Discrepancy between queries executed in thanos-query UI vs grafana · Issue #3859 · thanos-io/thanos (original) (raw)

Thanos, Prometheus and Golang version used:

Thanos image: thanosio/thanos:v0.18.0
Prometheus image: quay.io/prometheus/prometheus:v2.25.0
Grafana image: grafana/grafana:7.3.2

Object Storage Provider:

What happened:

We are experiencing a big discrepancy between a query executed directly in thanos-query UI and in a dashboard in grafana. Namely, a query executed in thanos-query UI takes around 1 second to complete and, the very same query, is 5/6 times slower in grafana.

Below, it is possible to see a screenshot from thanos-query UI where the query took 1049ms and a screenshot from grafana, with the same query, that took around 5 times more to complete and present results in grafana ui.

Screenshot 2021-02-26 at 16 23 57

Screenshot 2021-02-26 at 16 22 48

What you expected to happen:
The queries should take the same time to be executed both on thanos-query UI and grafana.

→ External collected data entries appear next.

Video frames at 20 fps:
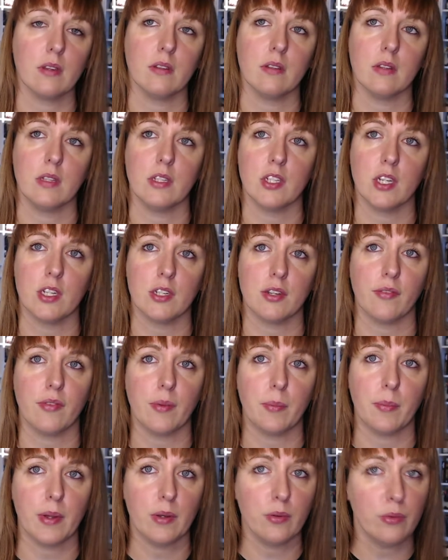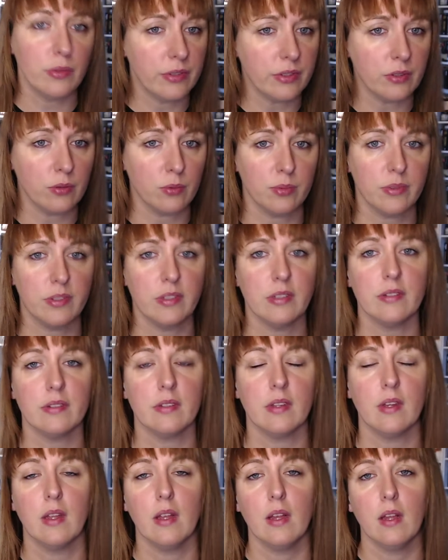déjà j'avais pas lu le synopsis,
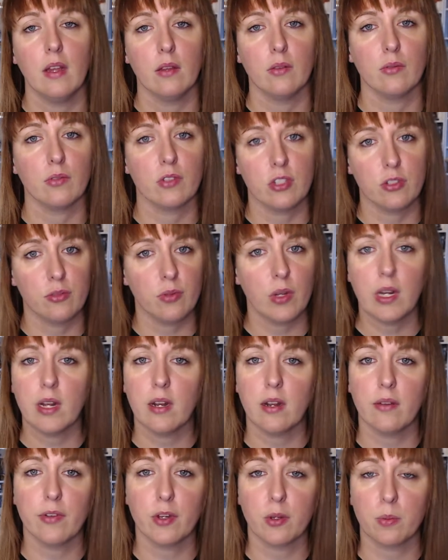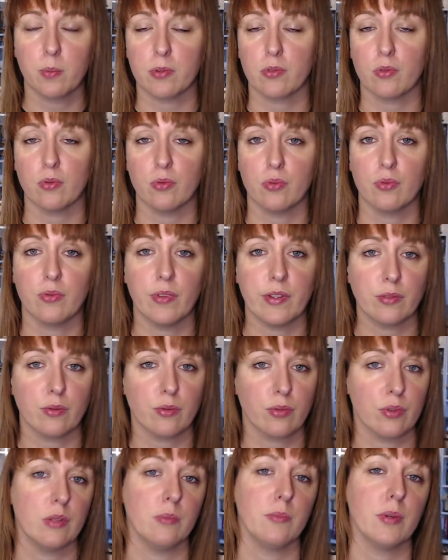donc j'y suis allée à l'aveugle parce que de toute façon
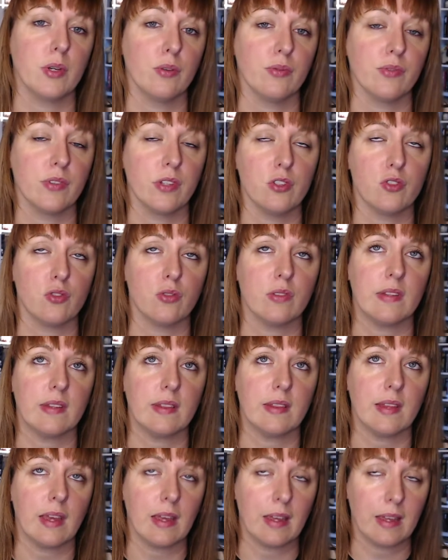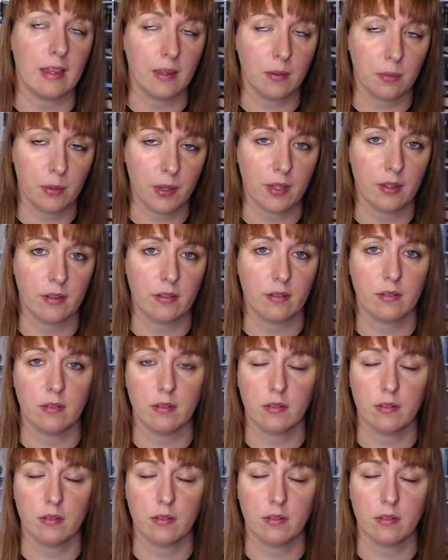Solène Bakowski je sais très bien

How to reproduce it (as minimally and precisely as possible):

Thanos-query and thanos-store configs:

Query:
- args:
- query
- --grpc-address=0.0.0.0:10901
- --http-address=0.0.0.0:10902
- --log.level=debug
- --log.format=json
- --query.auto-downsampling
- --query.replica-label=replica
- --store=thanos-sidecar.crm.svc.cluster.local:10901
- --store=thanos-sidecar.observability.svc.cluster.local:10901
- --store=thanos-store.crm.svc.cluster.local:10901

Note that the reason why we have two sidecars in store parameter, is because we have specific metrics stored only on "observability" prometheus and we also need to be able to access that info from thanos-query, on namespace "crm", while it is not shipped to S3.

Store:
- args:
- store
- --log.level=debug
- --log.format=json
- --objstore.config-file=/config/bucket.yml
- --grpc-address=0.0.0.0:10901
- --http-address=0.0.0.0:10902
- --data-dir=/var/thanos/store
- |-
--selector.relabel-config=
- action: keep
regex: "(crm|observability)"
source_labels:
- prometheus

Finally, below there is a print screen from grafana datasource:

Screenshot 2021-03-01 at 17 47 21

Full logs to relevant components:

Anything else we need to know: